Task description =>
From the data below, set down exactly the lines between the one holding "[00:03:33.83]" and the one holding "What the speaker", inclusive, and no others.

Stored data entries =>
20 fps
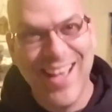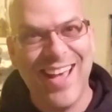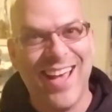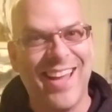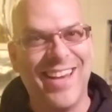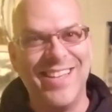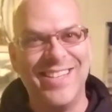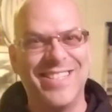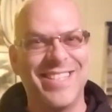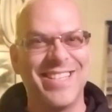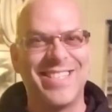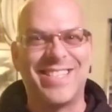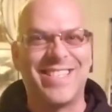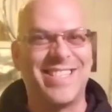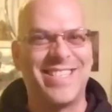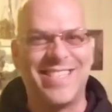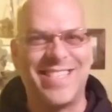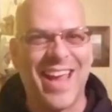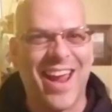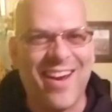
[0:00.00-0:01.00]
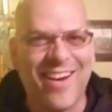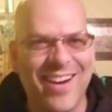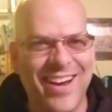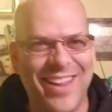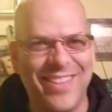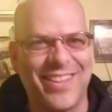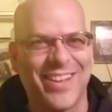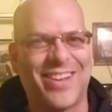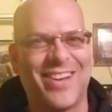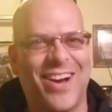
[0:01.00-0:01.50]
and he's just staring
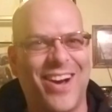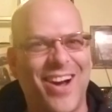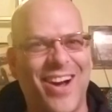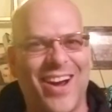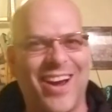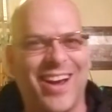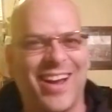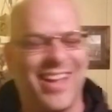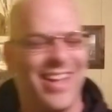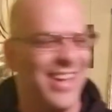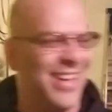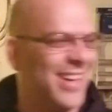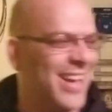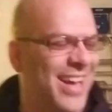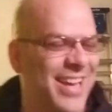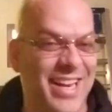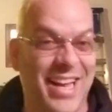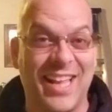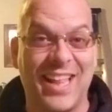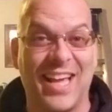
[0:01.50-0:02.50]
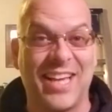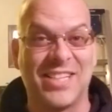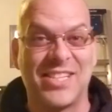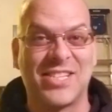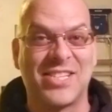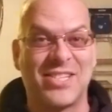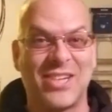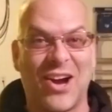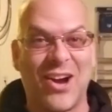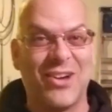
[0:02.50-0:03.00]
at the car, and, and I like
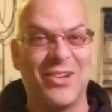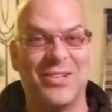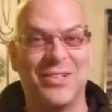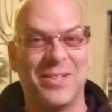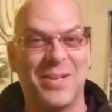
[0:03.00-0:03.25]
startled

* * *

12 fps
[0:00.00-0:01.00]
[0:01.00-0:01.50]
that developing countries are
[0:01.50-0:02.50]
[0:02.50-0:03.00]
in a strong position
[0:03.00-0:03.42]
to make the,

---

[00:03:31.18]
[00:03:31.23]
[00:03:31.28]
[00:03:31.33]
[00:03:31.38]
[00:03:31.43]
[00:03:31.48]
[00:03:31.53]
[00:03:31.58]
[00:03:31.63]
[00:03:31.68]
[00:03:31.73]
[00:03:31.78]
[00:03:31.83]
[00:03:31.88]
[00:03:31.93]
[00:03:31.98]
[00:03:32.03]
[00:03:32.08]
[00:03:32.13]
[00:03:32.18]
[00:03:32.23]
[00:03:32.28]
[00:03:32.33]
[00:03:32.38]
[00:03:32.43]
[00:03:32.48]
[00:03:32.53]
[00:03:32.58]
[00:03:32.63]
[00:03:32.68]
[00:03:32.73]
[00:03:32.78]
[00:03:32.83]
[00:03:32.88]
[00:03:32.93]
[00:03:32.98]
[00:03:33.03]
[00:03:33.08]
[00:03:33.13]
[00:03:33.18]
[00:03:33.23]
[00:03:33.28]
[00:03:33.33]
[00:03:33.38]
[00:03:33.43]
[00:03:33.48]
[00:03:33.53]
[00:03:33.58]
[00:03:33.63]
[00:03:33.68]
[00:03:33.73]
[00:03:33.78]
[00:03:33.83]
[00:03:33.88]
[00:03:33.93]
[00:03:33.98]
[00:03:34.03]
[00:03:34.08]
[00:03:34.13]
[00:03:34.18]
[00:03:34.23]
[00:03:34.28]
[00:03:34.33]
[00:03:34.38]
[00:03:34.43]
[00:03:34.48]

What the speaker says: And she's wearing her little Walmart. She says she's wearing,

Exercise response =>
[00:03:33.83]
[00:03:33.88]
[00:03:33.93]
[00:03:33.98]
[00:03:34.03]
[00:03:34.08]
[00:03:34.13]
[00:03:34.18]
[00:03:34.23]
[00:03:34.28]
[00:03:34.33]
[00:03:34.38]
[00:03:34.43]
[00:03:34.48]

What the speaker says: And she's wearing her little Walmart. She says she's wearing,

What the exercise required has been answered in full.